Omega-3 fatty acids have earned their reputation as a global powerhouse in the battle against heart disease. Found in a wide range of fish such as salmon, tuna, and mackerel, Omega-3 fatty acids contain polyunsaturated fats that, when substituted for the often highly saturated fatty acids found in meat, can help lower the elevated triglyceride levels often associated with heart disease.
While initial studies often focused on the cardiovascular benefits of Omega-3, recent reports reveal that these “healthy fats” also have an impact on a multitude of body functions such as blood pressure, overall inflammation, and most importantly, brain health. There are two primary omega-3 fatty acids:
- EPA (eicosapentaenoic acid)
- DHA (docosahexaenoic acid)
While each offers distinctive health benefits, DHA is considered the most vital omega-3 for cognitive health, accounting for up to 97% of the total omega-3 fatty acids found in the brain.
What To Know About Omega-3 Fats And Cognitive Function
Omega-3 fatty acids are categorized as “essential” because our bodies can’t reproduce them on our own; we must ingest it in various forms to reap its many benefits. When included as part of a healthy diet, omega-3 can impact brain wellness and function in several key ways:
Combat Age-Related Brain Decline
In older adults, lower levels of DHA in the blood may accelerate brain aging. Several studies suggest that taking omega-3 fatty supplements may improve cell function in people with various types of brain conditions, especially age-related cognitive decline, mild memory loss, and depression.
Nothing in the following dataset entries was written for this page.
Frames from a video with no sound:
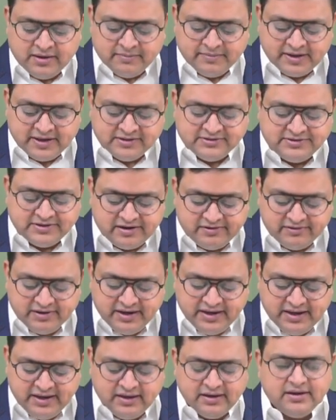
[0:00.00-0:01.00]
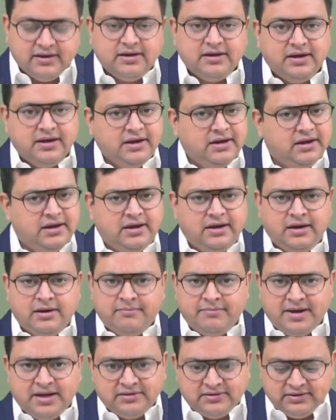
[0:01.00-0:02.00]
Because generally, in a
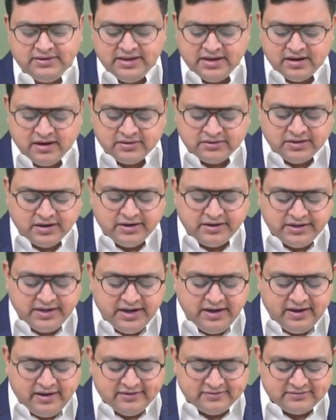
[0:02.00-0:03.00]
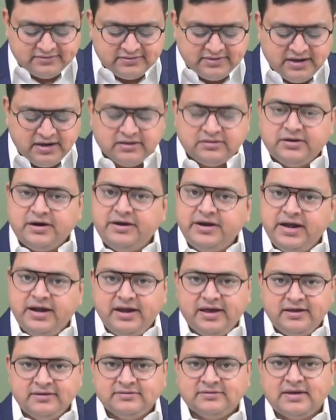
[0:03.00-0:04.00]
month, there are 30
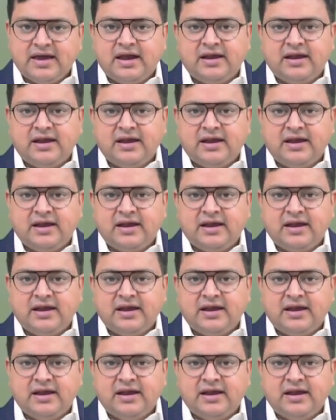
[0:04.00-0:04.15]
days.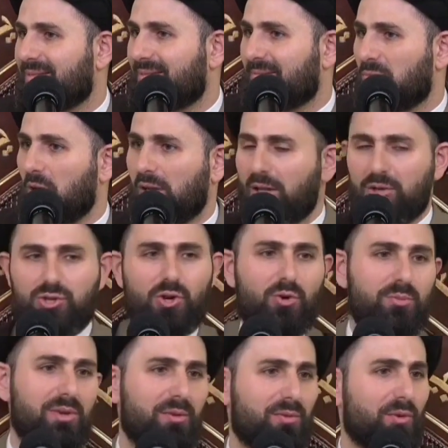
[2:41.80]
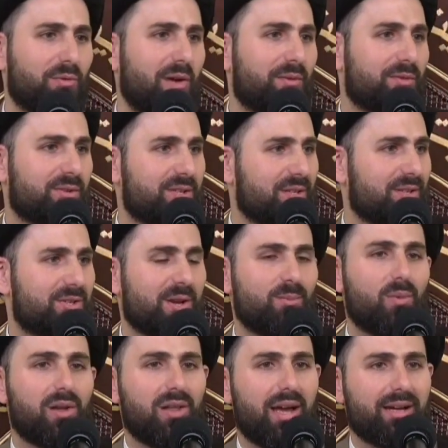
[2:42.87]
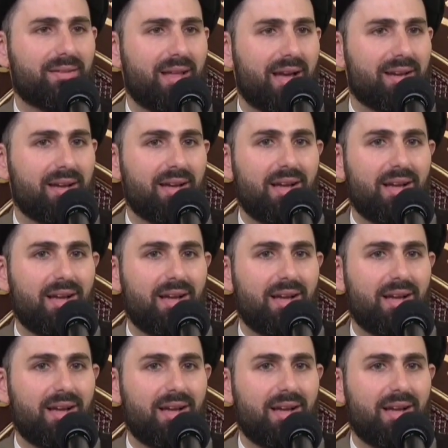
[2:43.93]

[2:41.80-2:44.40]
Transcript: Ya Allah, show me if you've ever seen someone like that.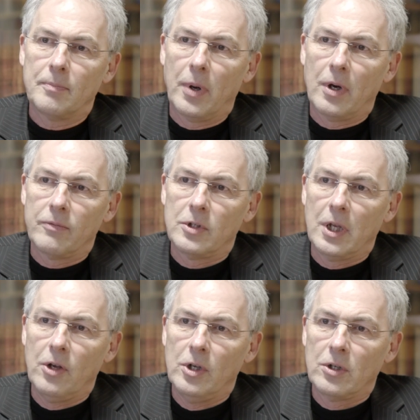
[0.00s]
part of a
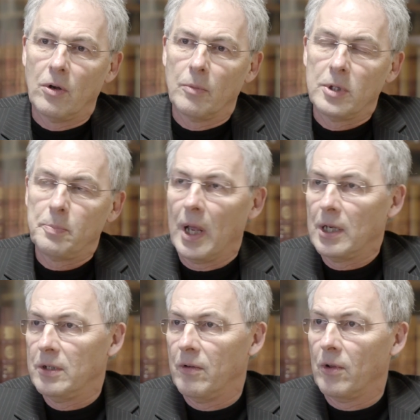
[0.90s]
series called
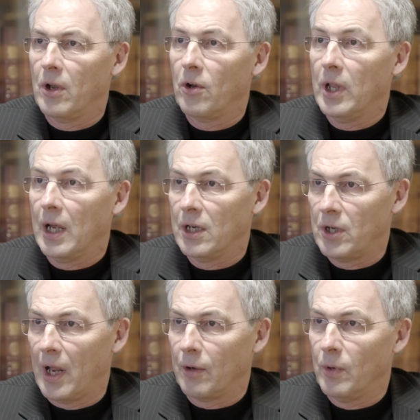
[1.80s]
Perspectives on the
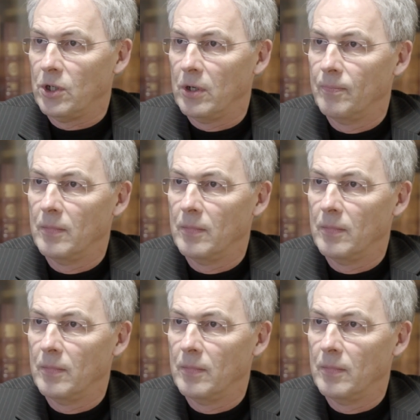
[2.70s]
English Language.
Build Brain Function In Infants
While omega-3s for brain function are often used in older adults to slow memory loss due to aging, both EPA and DHA are critical for normal brain utility and development throughout all stages of life, beginning at birth. Statistics indicate that DHA is essential for visual and neurological development in infants. Nearly all brands of formula sold in the United States are fortified with DHA to supplement levels of this brain-building fat.
Improve Mental Health Symptoms
As mental health research continues to expand and improve, new non-medicinal means of managing symptoms of mental health disorders continue to surface — one of which is omega-3 fatty acids. A recent clinical study found fish oil supplements seemed to boost the effects of antidepressants and improved various symptoms in people with depression. Beyond depression, current studies are also exploring the impact of this fatty acid on a multitude of other conditions such as ADHD, borderline personality, and post-partum depression.
Beyond Fish (And Fish Oil)
While fish oil is the most popular over-the-counter supplement for EPA and DHA, you can also get ALA (alpha-Linolenic acid), another omega-3 fatty acid, from flaxseed, chia seeds, canola oil, walnuts, and certain types of eggs. Consult with your doctor to determine how much omega-3 you should consume in your diet to ensure you are reaping the many brain benefits offered by this fatty acid.